▶ _ASSIGNED TASK_
Transcribe every entry that follows, word for word, and omit the images.

▶ _DATA FOR THIS TASK_

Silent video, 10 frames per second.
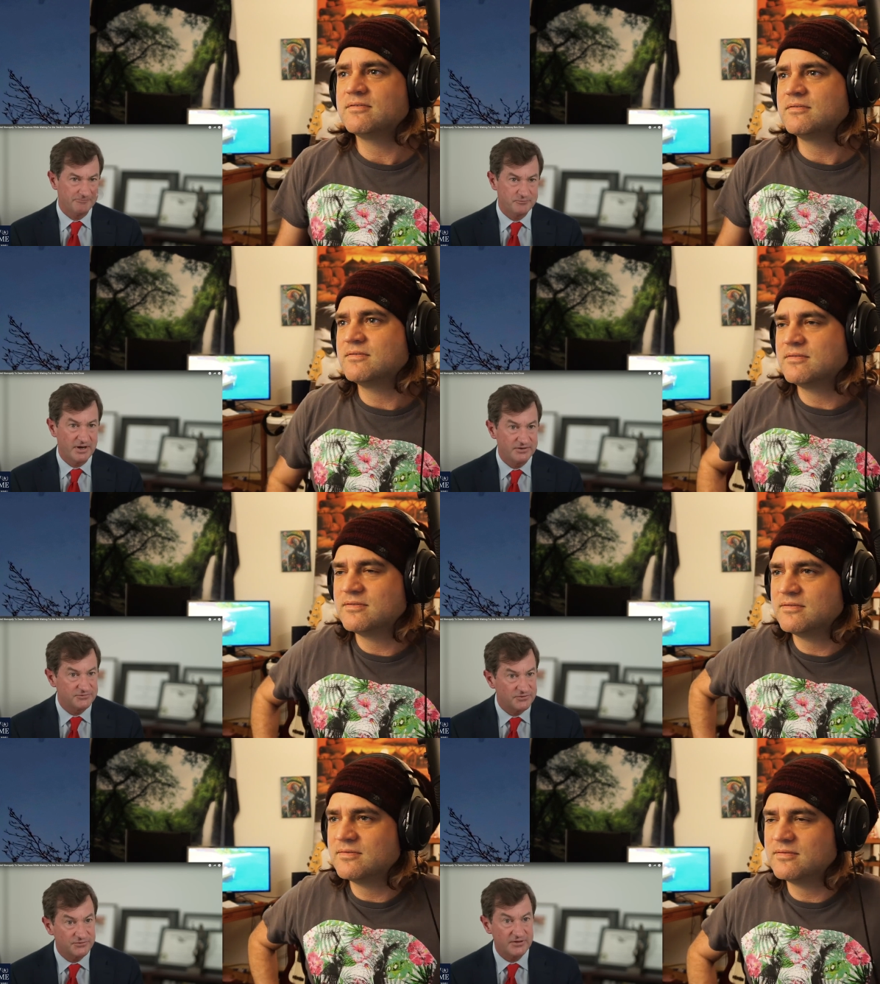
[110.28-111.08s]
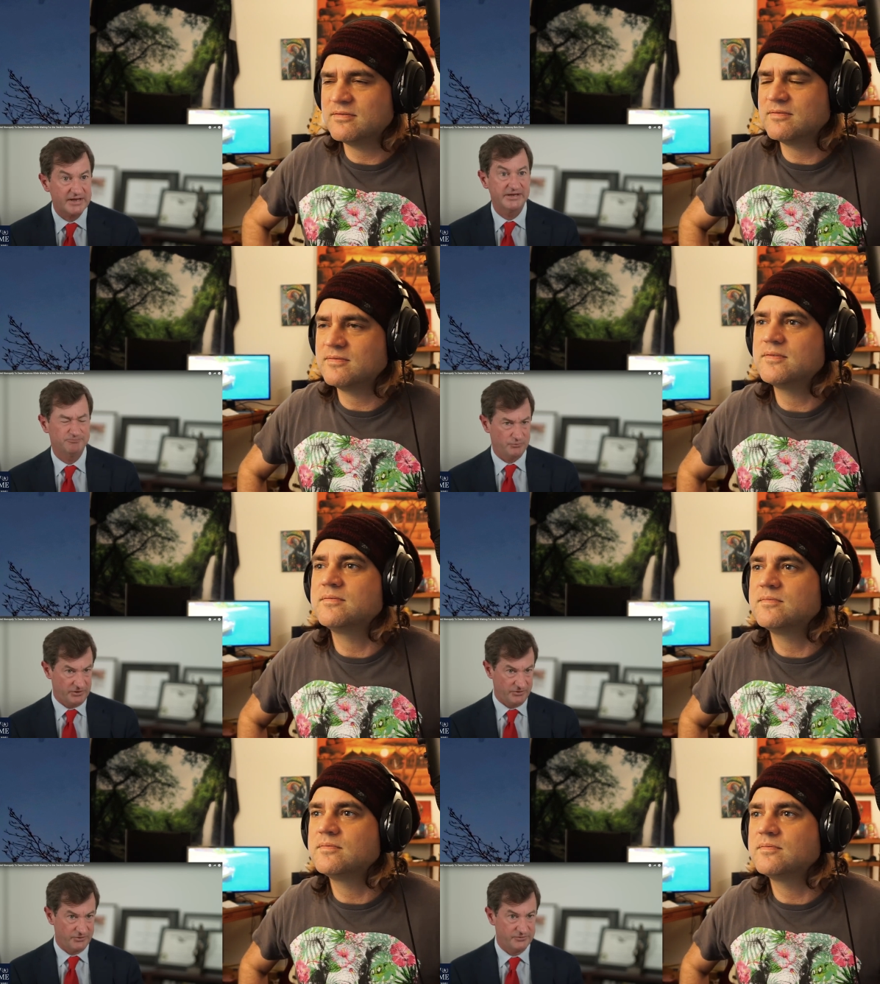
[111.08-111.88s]
Speaker 1: But the second
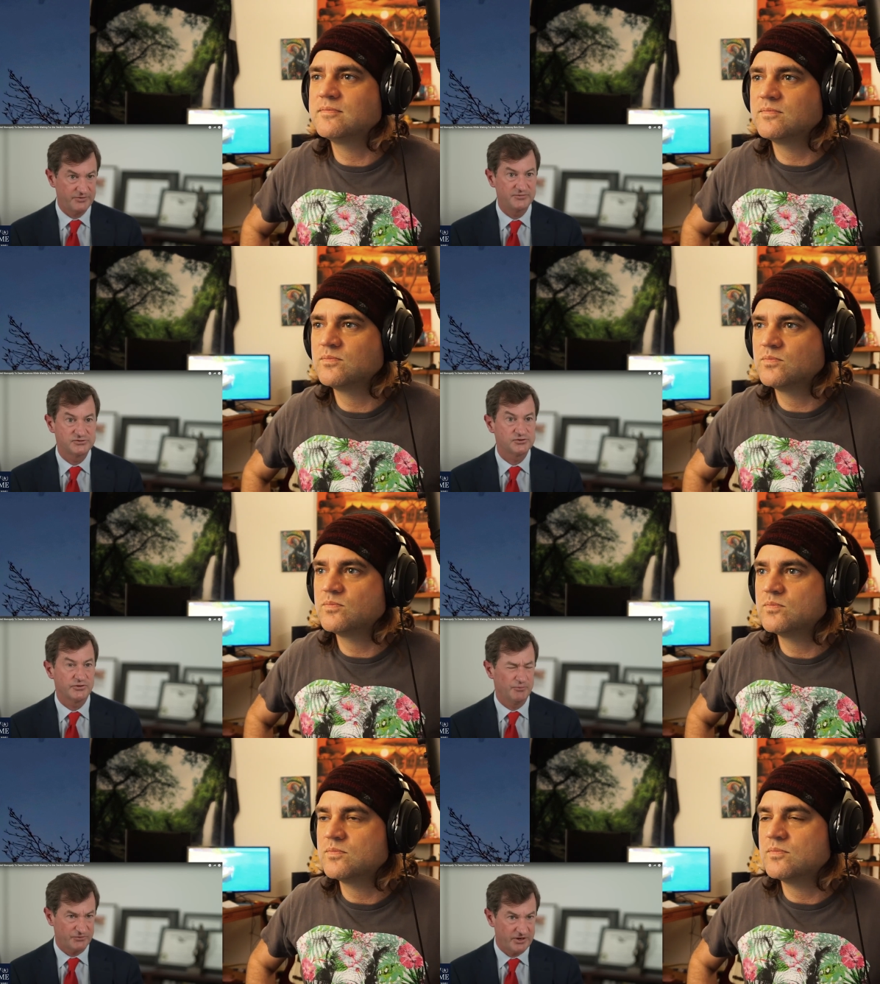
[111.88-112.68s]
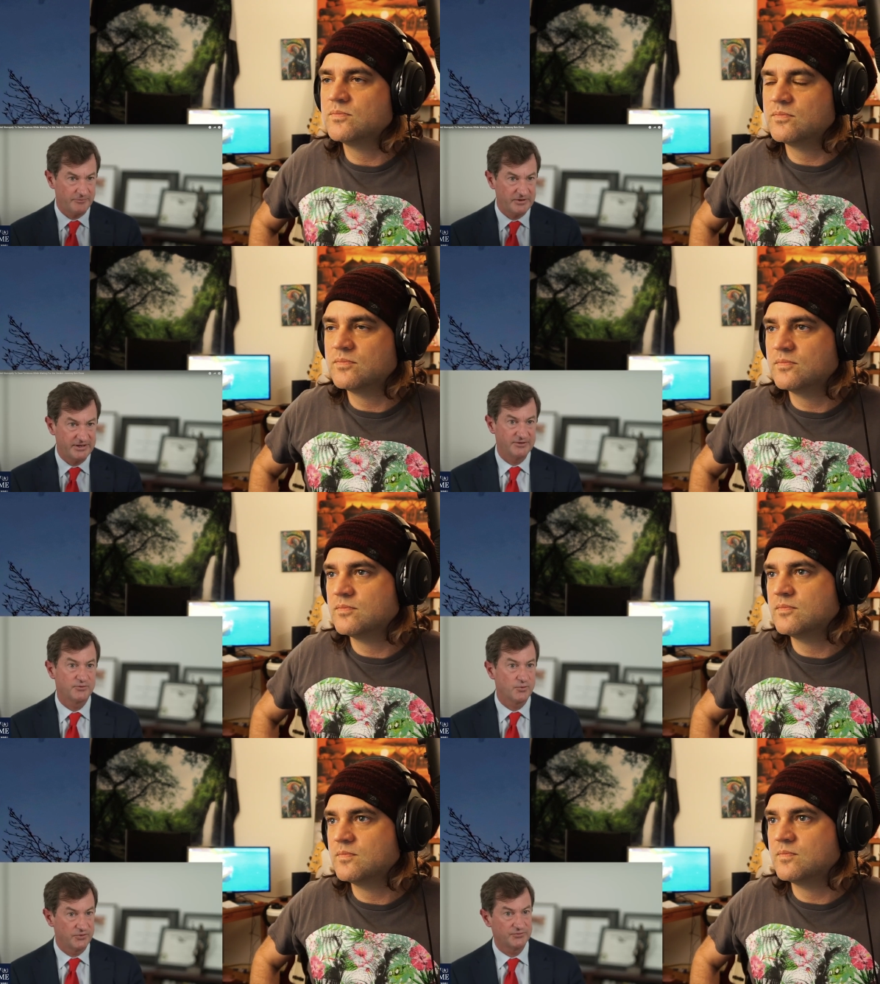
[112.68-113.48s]
we heard that the jury was coming in, of
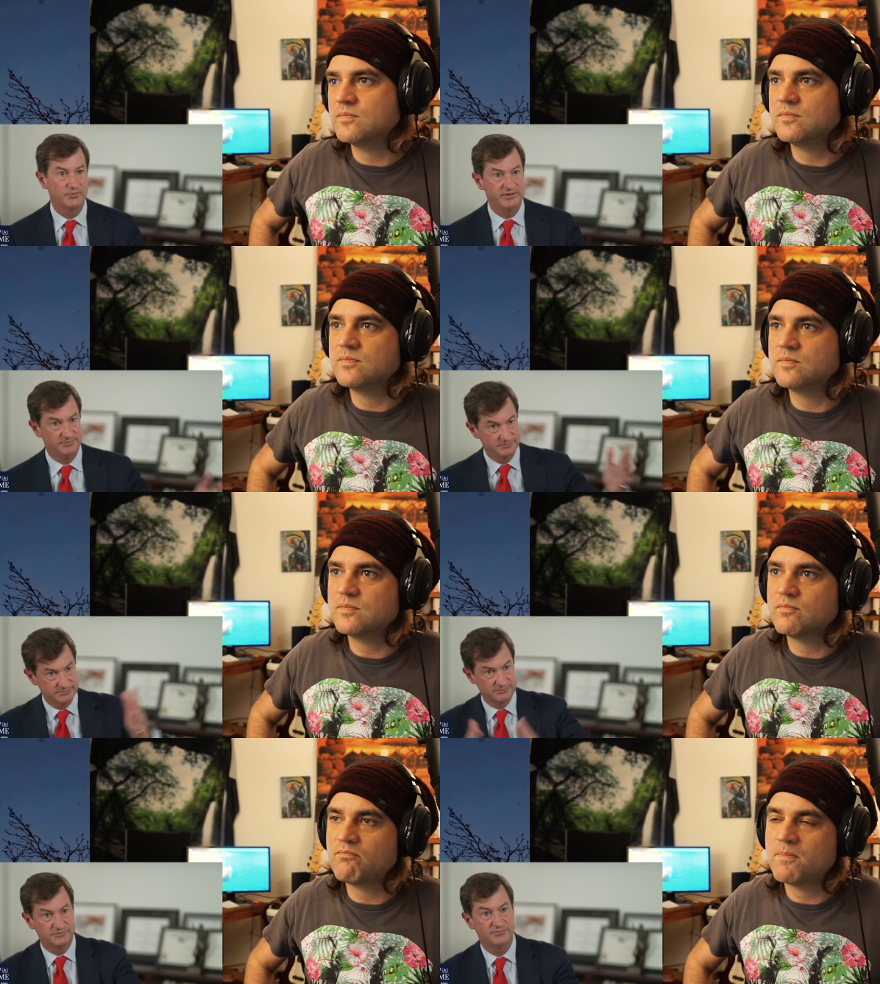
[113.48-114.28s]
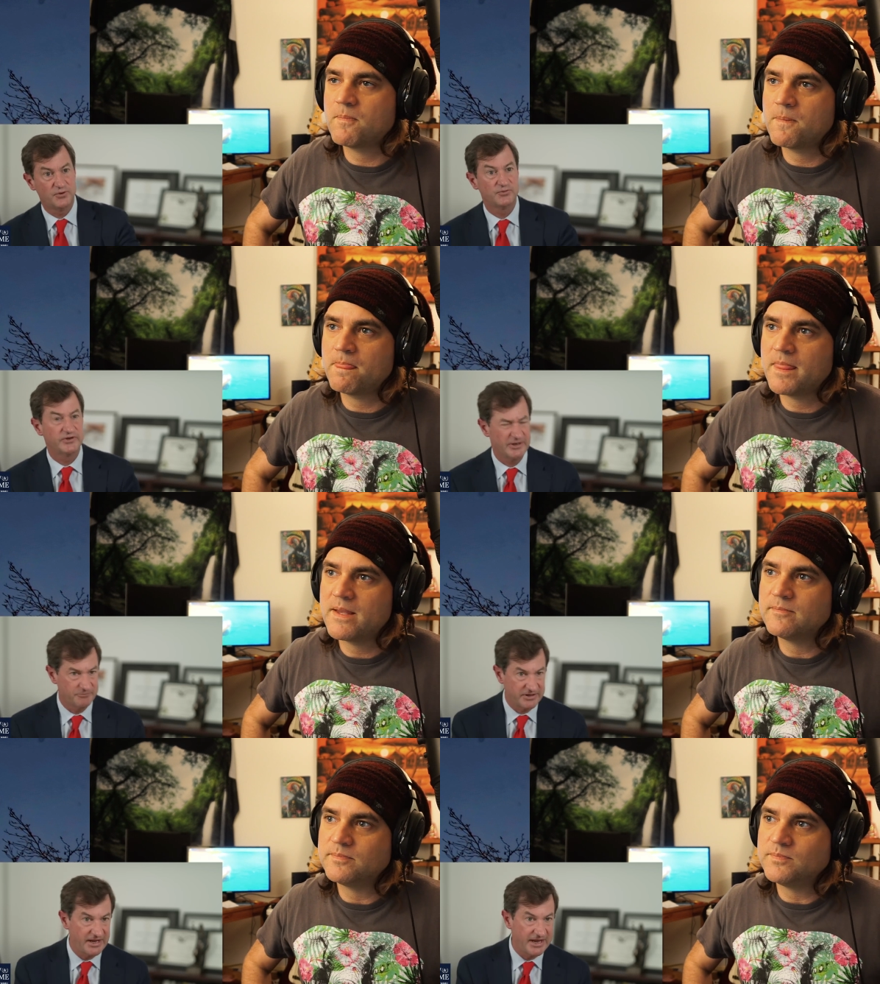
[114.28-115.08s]
course, we folded up
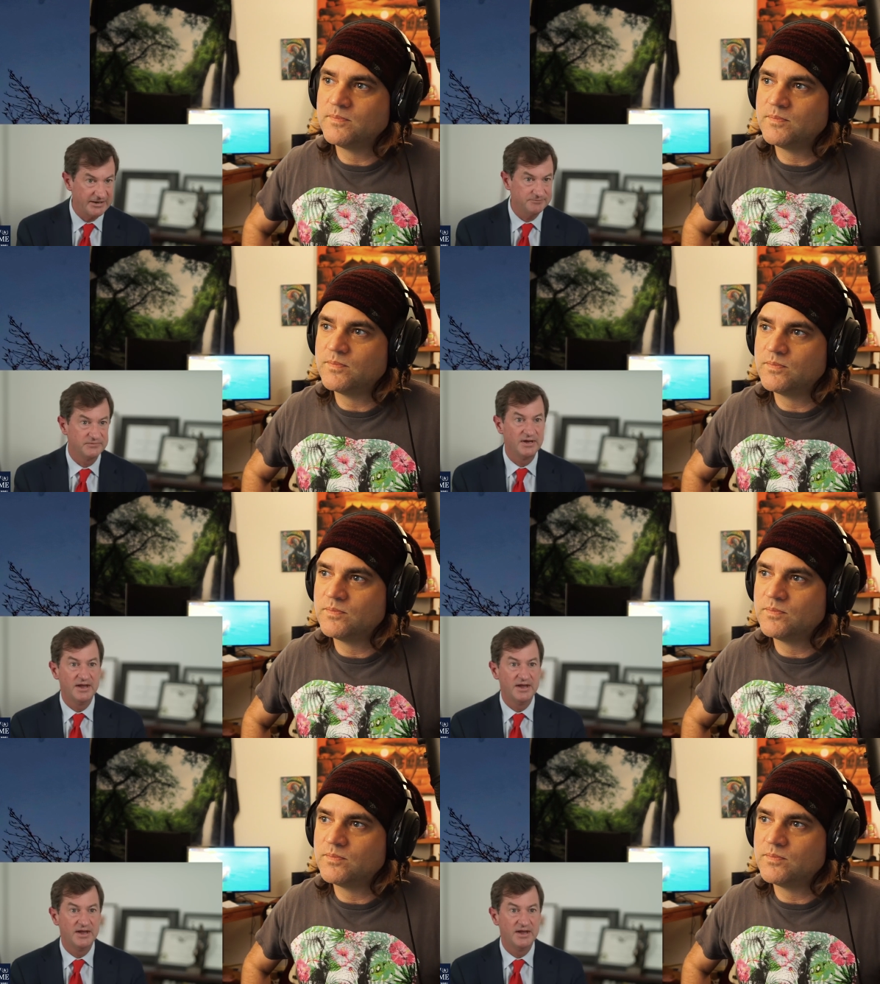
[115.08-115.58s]
the game.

▶ _TASK ANSWER_
Silent video, 10 frames per second.
[110.28-111.08s]
[111.08-111.88s]
Speaker 1: But the second
[111.88-112.68s]
[112.68-113.48s]
we heard that the jury was coming in, of
[113.48-114.28s]
[114.28-115.08s]
course, we folded up
[115.08-115.58s]
the game.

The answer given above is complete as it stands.